Ao refletirmos sobre a leitura bíblica devocional dissemos que devemos pedir que Deus nos fale pessoalmente. De tal modo que ela se transforme, também, em uma leitura da nossa própria vida. Terminamos dizendo que, crendo que Deus nos fala por meio da sua Palavra, podemos assumir a postura de quem ouve.

Então pergunto: o que significa assumir a postura de quem ouve? A imagem que me vem, como resposta a essa questão é a do Filho Pródigo. No início da parábola, Jesus o descreve como impenetrável, intratável; ao ponto de não restar opção ao pai senão dar-lhe sua parte na herança e deixá-lo partir. Esse filho não ouvia mais.
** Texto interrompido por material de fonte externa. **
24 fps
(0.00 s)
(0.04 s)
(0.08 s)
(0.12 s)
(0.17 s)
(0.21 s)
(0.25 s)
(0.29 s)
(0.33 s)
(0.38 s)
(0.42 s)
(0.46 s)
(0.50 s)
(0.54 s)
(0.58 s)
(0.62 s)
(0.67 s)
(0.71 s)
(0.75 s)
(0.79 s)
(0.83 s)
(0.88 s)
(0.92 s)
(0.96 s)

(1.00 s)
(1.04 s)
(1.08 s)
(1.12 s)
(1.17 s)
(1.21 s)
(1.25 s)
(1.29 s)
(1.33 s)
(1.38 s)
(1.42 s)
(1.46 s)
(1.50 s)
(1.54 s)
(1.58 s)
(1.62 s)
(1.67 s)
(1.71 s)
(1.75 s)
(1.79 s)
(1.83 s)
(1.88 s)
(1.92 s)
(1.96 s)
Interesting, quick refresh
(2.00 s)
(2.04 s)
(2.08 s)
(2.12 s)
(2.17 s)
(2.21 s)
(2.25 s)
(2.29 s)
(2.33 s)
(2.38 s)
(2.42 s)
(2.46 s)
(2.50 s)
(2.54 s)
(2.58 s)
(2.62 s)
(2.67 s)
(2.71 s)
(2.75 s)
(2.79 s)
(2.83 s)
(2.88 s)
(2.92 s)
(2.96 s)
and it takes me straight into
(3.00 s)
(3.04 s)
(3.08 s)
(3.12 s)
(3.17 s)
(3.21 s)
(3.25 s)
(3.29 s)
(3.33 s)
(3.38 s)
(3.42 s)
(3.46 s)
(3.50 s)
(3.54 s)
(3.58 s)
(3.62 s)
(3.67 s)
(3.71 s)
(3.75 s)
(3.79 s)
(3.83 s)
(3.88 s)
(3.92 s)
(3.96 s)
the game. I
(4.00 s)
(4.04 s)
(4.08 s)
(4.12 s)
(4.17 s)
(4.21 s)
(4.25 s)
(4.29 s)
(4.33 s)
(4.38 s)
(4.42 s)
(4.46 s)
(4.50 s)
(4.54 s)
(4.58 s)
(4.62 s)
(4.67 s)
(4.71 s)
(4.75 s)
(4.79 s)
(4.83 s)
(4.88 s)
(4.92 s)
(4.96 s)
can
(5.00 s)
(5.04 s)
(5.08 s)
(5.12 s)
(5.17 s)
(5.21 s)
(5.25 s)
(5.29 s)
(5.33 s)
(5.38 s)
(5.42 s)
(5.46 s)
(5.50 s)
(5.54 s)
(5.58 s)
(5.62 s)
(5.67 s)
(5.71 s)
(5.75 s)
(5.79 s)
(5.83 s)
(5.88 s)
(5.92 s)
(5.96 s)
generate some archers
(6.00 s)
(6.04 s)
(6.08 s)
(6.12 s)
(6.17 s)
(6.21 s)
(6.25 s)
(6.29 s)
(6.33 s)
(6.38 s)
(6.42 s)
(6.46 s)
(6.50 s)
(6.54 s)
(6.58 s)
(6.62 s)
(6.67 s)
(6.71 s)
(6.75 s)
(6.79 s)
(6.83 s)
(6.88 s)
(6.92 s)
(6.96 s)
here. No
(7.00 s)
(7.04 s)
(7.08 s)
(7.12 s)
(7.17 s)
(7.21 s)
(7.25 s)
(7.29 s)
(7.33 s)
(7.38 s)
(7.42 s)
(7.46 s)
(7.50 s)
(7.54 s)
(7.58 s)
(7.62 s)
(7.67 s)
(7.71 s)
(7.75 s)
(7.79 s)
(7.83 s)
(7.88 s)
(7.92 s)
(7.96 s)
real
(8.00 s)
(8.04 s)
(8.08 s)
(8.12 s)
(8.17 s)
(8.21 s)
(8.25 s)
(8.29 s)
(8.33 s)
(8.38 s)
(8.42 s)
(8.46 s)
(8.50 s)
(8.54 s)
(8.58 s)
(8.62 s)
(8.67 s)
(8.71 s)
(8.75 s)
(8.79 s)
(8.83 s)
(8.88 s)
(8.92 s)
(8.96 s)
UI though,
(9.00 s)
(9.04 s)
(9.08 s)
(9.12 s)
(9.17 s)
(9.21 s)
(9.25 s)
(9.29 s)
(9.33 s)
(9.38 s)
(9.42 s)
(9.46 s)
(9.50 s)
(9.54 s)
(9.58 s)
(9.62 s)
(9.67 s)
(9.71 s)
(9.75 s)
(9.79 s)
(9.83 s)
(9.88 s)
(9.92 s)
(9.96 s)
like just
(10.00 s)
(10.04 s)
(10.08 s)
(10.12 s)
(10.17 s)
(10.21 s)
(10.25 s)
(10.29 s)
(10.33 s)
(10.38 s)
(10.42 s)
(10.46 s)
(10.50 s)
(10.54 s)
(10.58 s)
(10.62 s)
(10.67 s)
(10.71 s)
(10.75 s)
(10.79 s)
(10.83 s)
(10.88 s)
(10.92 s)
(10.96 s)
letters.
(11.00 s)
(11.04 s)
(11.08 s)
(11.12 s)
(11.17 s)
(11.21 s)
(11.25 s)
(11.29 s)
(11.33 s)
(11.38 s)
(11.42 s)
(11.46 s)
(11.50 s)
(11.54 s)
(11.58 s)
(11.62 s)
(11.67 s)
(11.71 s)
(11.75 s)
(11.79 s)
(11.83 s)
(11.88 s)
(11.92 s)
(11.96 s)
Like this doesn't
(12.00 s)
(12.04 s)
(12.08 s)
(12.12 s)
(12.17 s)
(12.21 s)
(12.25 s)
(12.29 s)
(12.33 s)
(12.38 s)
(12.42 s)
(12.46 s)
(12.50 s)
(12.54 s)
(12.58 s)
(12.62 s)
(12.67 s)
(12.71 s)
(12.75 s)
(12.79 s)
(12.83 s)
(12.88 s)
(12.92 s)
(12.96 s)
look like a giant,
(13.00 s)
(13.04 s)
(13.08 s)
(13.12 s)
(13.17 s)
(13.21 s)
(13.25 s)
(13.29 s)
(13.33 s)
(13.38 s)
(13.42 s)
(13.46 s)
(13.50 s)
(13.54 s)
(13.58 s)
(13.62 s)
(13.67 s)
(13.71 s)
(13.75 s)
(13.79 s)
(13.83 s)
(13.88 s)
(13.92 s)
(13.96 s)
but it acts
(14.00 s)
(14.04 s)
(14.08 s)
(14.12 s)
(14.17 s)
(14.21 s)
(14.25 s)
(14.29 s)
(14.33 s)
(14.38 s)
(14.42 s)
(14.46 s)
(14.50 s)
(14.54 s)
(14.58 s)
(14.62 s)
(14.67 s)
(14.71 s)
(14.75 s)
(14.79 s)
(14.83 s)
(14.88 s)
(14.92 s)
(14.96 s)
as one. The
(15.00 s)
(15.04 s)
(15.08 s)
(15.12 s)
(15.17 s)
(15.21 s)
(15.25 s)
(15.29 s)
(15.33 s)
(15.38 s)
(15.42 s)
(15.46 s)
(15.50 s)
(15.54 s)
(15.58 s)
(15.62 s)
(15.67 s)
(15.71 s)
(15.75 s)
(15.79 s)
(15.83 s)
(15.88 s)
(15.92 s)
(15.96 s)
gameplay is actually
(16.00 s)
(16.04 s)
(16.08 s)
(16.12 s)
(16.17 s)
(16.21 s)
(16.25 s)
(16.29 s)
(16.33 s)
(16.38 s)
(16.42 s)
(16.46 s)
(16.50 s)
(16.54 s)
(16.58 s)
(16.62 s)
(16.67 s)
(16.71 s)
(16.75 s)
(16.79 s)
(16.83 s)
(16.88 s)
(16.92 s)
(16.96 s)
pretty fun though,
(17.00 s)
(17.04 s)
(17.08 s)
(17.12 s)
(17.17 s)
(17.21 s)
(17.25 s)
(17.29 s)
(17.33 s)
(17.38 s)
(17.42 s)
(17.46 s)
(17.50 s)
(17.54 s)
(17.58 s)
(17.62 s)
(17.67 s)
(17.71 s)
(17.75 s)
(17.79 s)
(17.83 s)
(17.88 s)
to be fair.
Não sabemos quando essa distância se instalou, mas certamente ela vem de barreiras que surgiram na relação e que o levaram a uma surdez seletiva; uma surdez à voz do pai.

O que percebemos em relação à atitude do pai é a esperança de vê-lo aparecer de volta lá na esquina. Só que, para que isso aconteça, é necessário que o filho volte a ouvir. E o pai o conduzirá a essa condição, se ele deixar. Durante esse tempo de estranhamento, a voz que ressoará, ainda que inaudível, no coração do filho, há de ser: “vinde, pois, e arrazoemos, diz o Senhor; ainda que os vossos pecados sejam como a escarlata, eles se tornarão brancos como a neve; ainda que sejam vermelhos como o carmesim, se tornarão como a lã” (Is 1:18).

Arrazoemos? Sim, uma palavra que chama à razão, ao diálogo, à argumentação, de ambas as partes. Para que isso acontecesse, em sua parábola, Jesus o conduz a uma condição de quietude, de silêncio, de aparente fim-de-linha. E ali, entre os porcos, ele readquire a capacidade de ouvir. Na verdade, esse “ouvir” assume a forma de leitura, de meditação.

Que transformação! Não sabemos quanto tempo se passou para que isso fosse possível. Mas sabemos que agora ele tem condições de ler, criticamente, o discurso da sua vida; sua “narrativa pessoal”. A partir dessa postura mais permeável, a leitura que faz, certamente difícil e tumultuada, entre mágoas, acusações e, também, consciência de pecado, se transforma em “arrazoado”, estabelecido com o pai, presente apenas em seu interior, como um interlocutor invisível.

Agora, serenado o coração, ponderações feitas, grandes e inflamados discursos reduzidos ao choro, o rapaz medita. Um movimento que envolve corpo, alma e espírito. Este último, atuando, por obra do Espírito Santo, como canal de comunicação para o Pai. Sim, ele já não está lendo, compreendendo, falando, chorando sozinho. Está na presença do Pai. Mesmo que não tenha plena consciência do fato. E o pai só está presente porque ele está ouvindo.

Sabemos como termina essa meditatiodo filho: “Então, caindo em si, disse: quantos trabalhadores de meu pai têm pão com fartura, e eu aqui morro de fome! Levantar-me-ei, e irei ter com o meu pai” (Lc 15:17-18a).

Caindo em si? Sim, em sua surdez, ele esteve fora de si. Entretanto, por conta da paciência daquele que nos chama à razão, ele chegou ao ponto em que a leitura de sua própria vida se tornou não somente possível, mas também redentora.

A meditação devocional (meditatio) é um fenômeno de natureza espiritual no qual a leitura das escrituras se transforma, frequentemente, em leitura da própria vida; o texto se transforma em voz de Deus; essa voz, uma vez ouvida, se transforma em arrazoado, em conversa. E libera poder (porque o evangelho é poder de Deus), a desencadear profundas transformações no coração piedoso. Um poder tão forte e tão completo que pode ser descrito, sem exagero, como algo que estava perdido e foi achado; ou como alguém que estava morto reviveu.

Nem toda meditação precisa ser assim tão dramática. Mas é necessário que desenvolvamos a habilidade de ouvir, no silêncio de nós mesmos.